Optimized bliting and put_pixel routines
Any more idees? and how would i write a good blit?
Just by using put_pixel or copying parts of memory? (and how would i do that in DJGPP?)
Thanks,
-Mezz
1) make it inline. as it is now, most of the function's processing time is spent calling and returning from it.
2) shouldn't color be an unsigned char?
Michael Abrash wrote a good book on optimizing functions like this. IIRC it's called "The Zen of Optimization" or "The Black Art of Optimization" or something.
Mason McCuskey
Spin Studios
www.spin-studios.com
How would i make inline asm? i've done some .asm before but i dont know how to make inline. and how would i make the same putpix routine?

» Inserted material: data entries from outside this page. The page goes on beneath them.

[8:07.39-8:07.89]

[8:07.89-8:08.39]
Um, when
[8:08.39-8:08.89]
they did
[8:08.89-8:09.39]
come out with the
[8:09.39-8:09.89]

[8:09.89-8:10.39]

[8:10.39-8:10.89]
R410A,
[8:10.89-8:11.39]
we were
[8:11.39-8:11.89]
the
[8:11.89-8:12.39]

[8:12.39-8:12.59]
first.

And about bliting, how would i do a good, effective blit?
/Jonatan Hedborg
-normal sprite drawing (/w putpix)
-RLE sprites
-Compiled sprites
RLE sprites: If a black (transparant) color is detected the byte (or word) after it indicates the number of black pixels there will be (RLE=run length encoded).

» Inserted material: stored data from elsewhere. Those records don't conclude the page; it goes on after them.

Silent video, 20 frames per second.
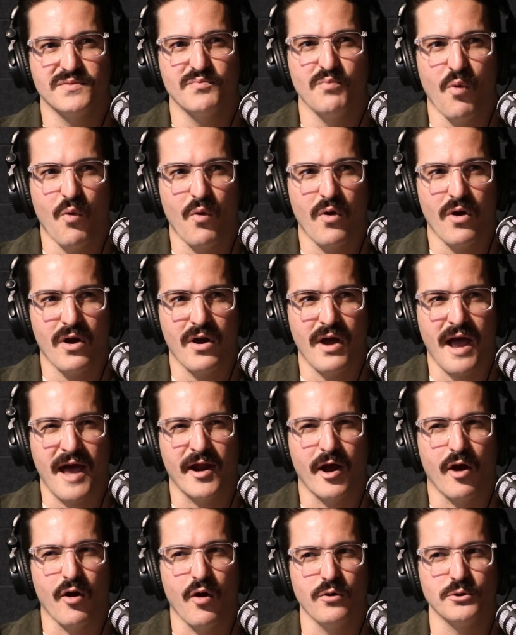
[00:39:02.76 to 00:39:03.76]
more
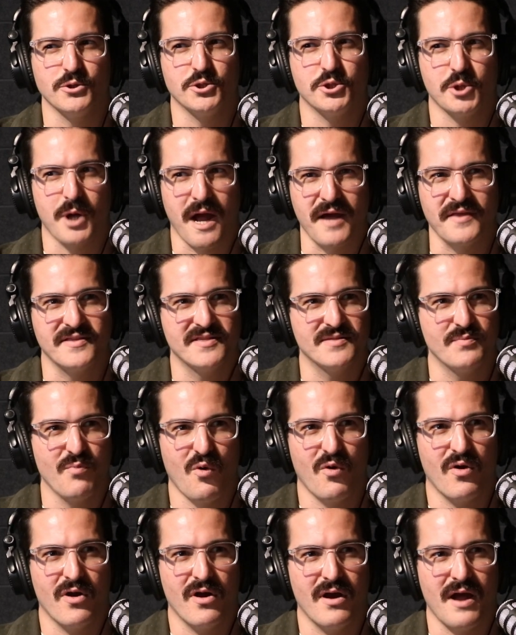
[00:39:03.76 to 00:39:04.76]
and our own strengths
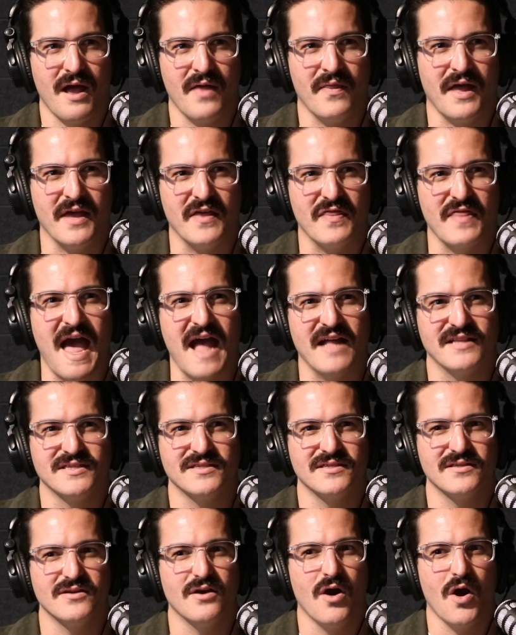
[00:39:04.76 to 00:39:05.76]
more. And like,
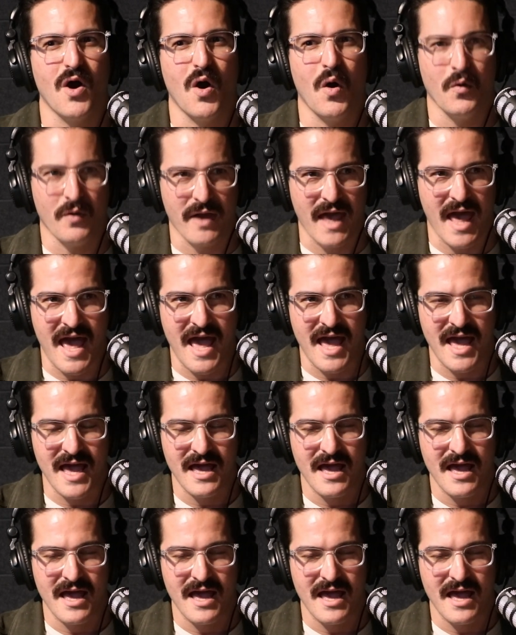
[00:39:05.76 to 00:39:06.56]
that's okay.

Compiled sprites is a piece of asm code that you can save. You can do some really neat stuff with these. But I haven't tried this method yet.

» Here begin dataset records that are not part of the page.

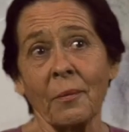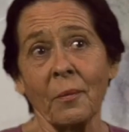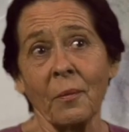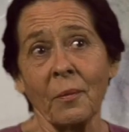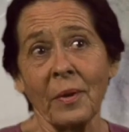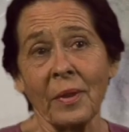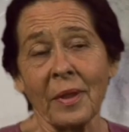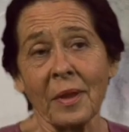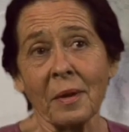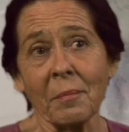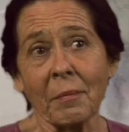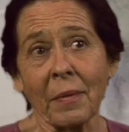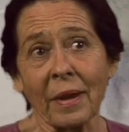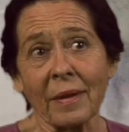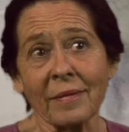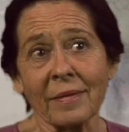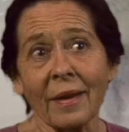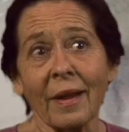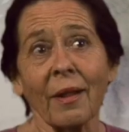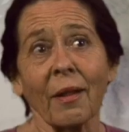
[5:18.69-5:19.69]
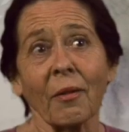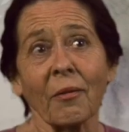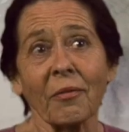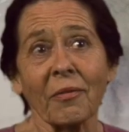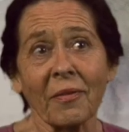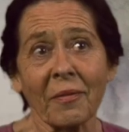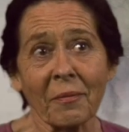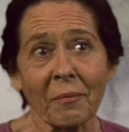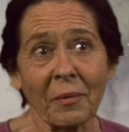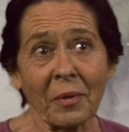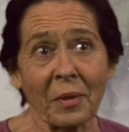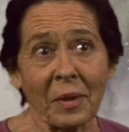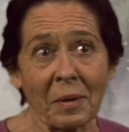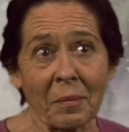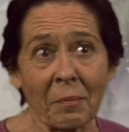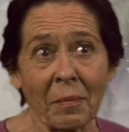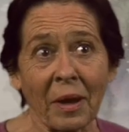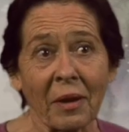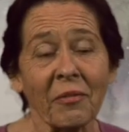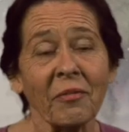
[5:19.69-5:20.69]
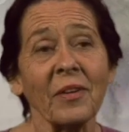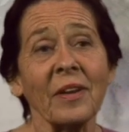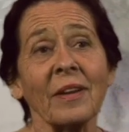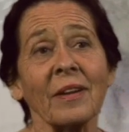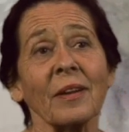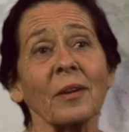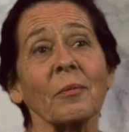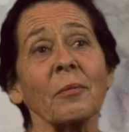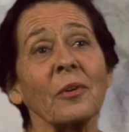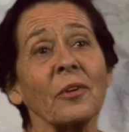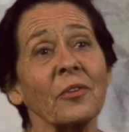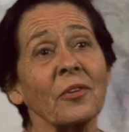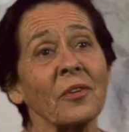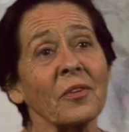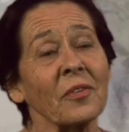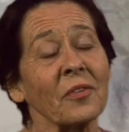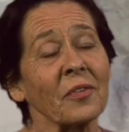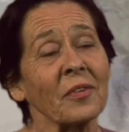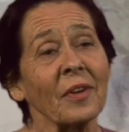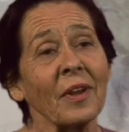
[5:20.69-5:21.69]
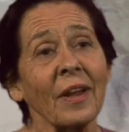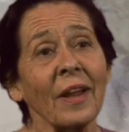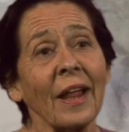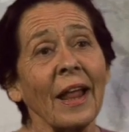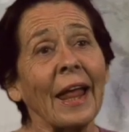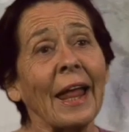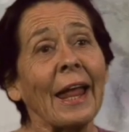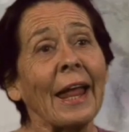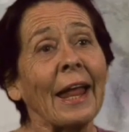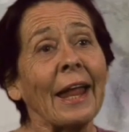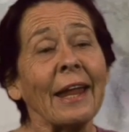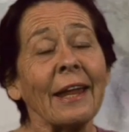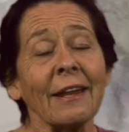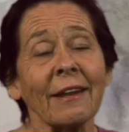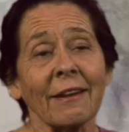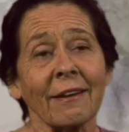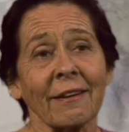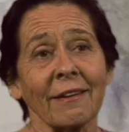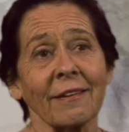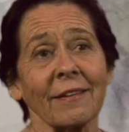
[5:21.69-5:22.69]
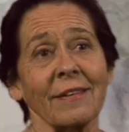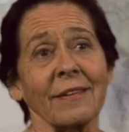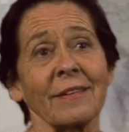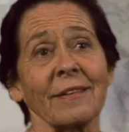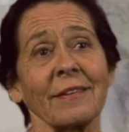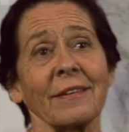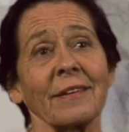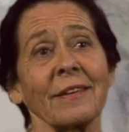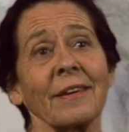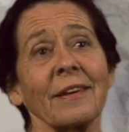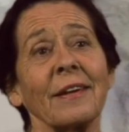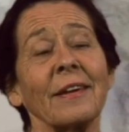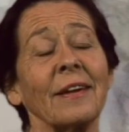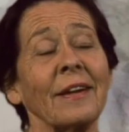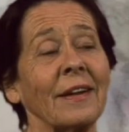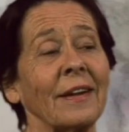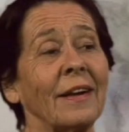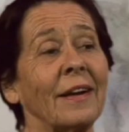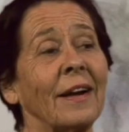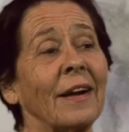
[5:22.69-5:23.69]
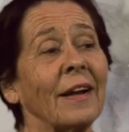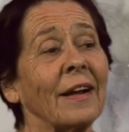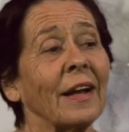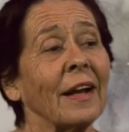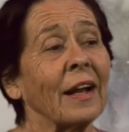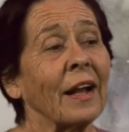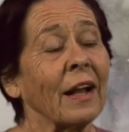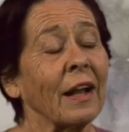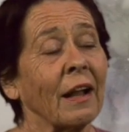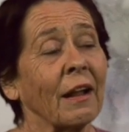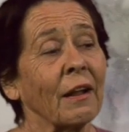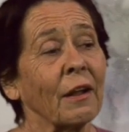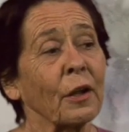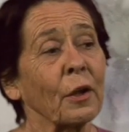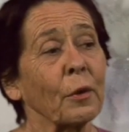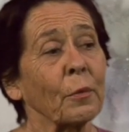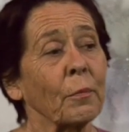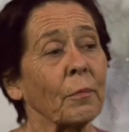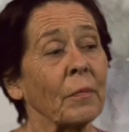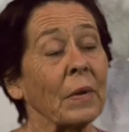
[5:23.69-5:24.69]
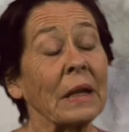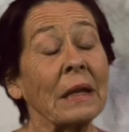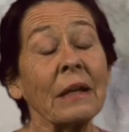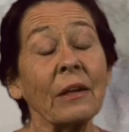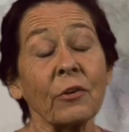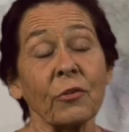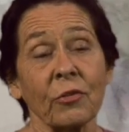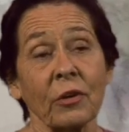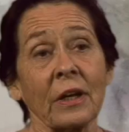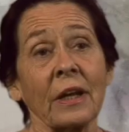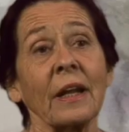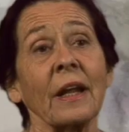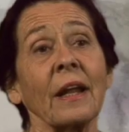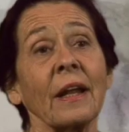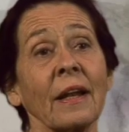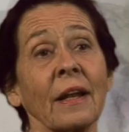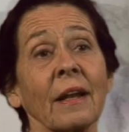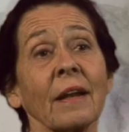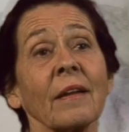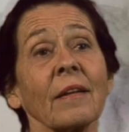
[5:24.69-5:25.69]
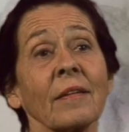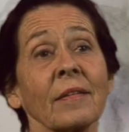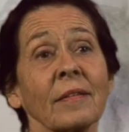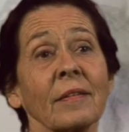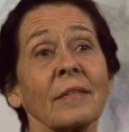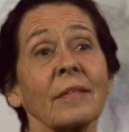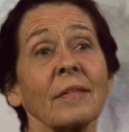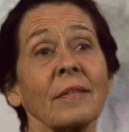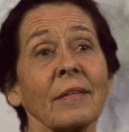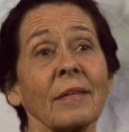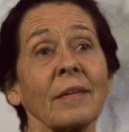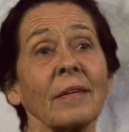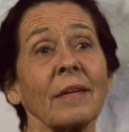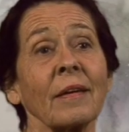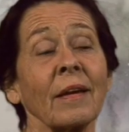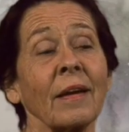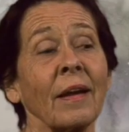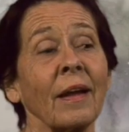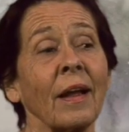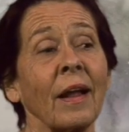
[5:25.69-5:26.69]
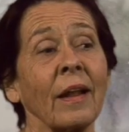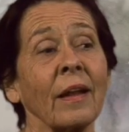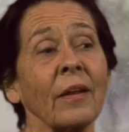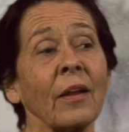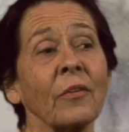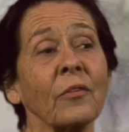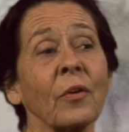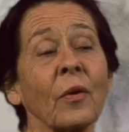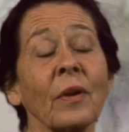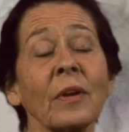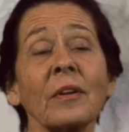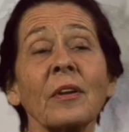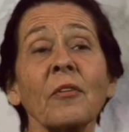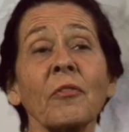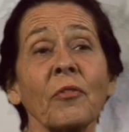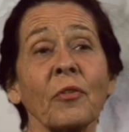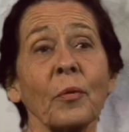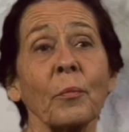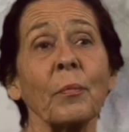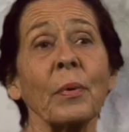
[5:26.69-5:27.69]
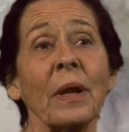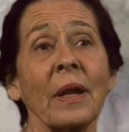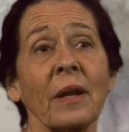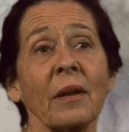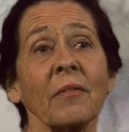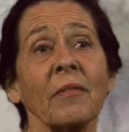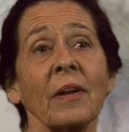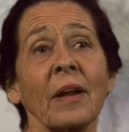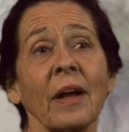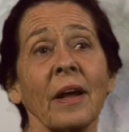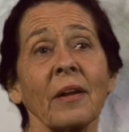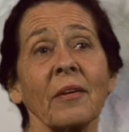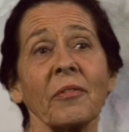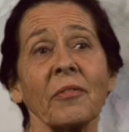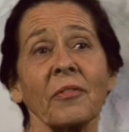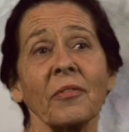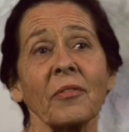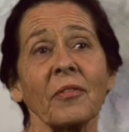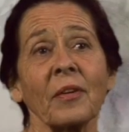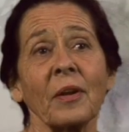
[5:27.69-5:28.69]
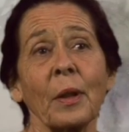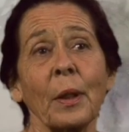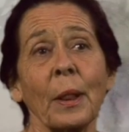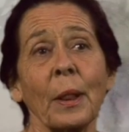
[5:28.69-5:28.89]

within myself, within my field, which is endless, um, literally endless. And so a different play of life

There are lots of tutorials on the web (but from experience I know that searching using a search engine will not point you in the right direction).
------------------
-Justin
1. Using RLE sprites and software bliting
2. Using hardware bliting (in Direct X)
Here's the basics for a fast blit in mode 13.
Basic blit, if you want to blit your image to x, y. You copy each line from memory to the x position and the appropriate y position. So naively:
for (i = 0; i < height; i++)
for (j = 0; j < width; j++)
vidmemory[x + j + (y + i) * 320] = image[j + i * width];
Now Intel processors in 32-bit mode copy write data to memory more effectively when writing 32-bit data to properly aligned memory locations, i.e. long ints. Next most effective is 16-bit data then 8-bit data.
So copy the data in long int size chunks from image to vidmemory. If the beginning of your line doesn't align properly copy smaller data until it is aligned. (if x % 4 = 0 just copy long ints, if x % 4 = 1 copy a char then a short int, if x % 4 = 2 copy a short int, if x % 4 = 3 copy a char.) You may not be copying a number of bytes that are divisible by four either, so you need to do a similar comparison for the end of the line.
Also transfers from the image work best if they happen in properly aligned chunks as well. So in general you need to pad your image memory format at the end of every line to bring it up to a number of characters divisible by 4. Which is exactly what the bitmap file format specifies. So if you store your images as bitmaps, you can read the data right in.
I believe the memcpy implementation does something similar, but you shouldn't use it because then you have the overhead of function calls and jumps to non-local memory in a function that you want to be really fast.
Now that it's copying the image fast we've got to handle the case where it needs to be clipped against the screen. Clipping in the y-direction is pretty easy, just don't draw the lines that fall off-screen. And clipping in the x-direction has the advantage that you always will clip against a properly aligned memory boundary (at least for vidmemory).
Also you shouldn't recalculate the array indices every cycle through the loop. At the beginning of every line, calculate a pointer to the beginning of the video memory you're using (vidmemory + x + (y + i) * 320), and increment that in your inner loop. i.e. ptr += 4. Similarly for your image pointer, increment that through your loop. You shouldn't have to recalculate it for every new line.
This can all be done in straight C/C++ without resorting to an inline-assembler provided that your compiler is at least half-way intelligent, and DJGPP is.
Still for peace of mind, I implement this stuff as inline assembly.
Good luck, and remember: if when you're finished the code doesn't look as ugly as heck, then you didn't do it right.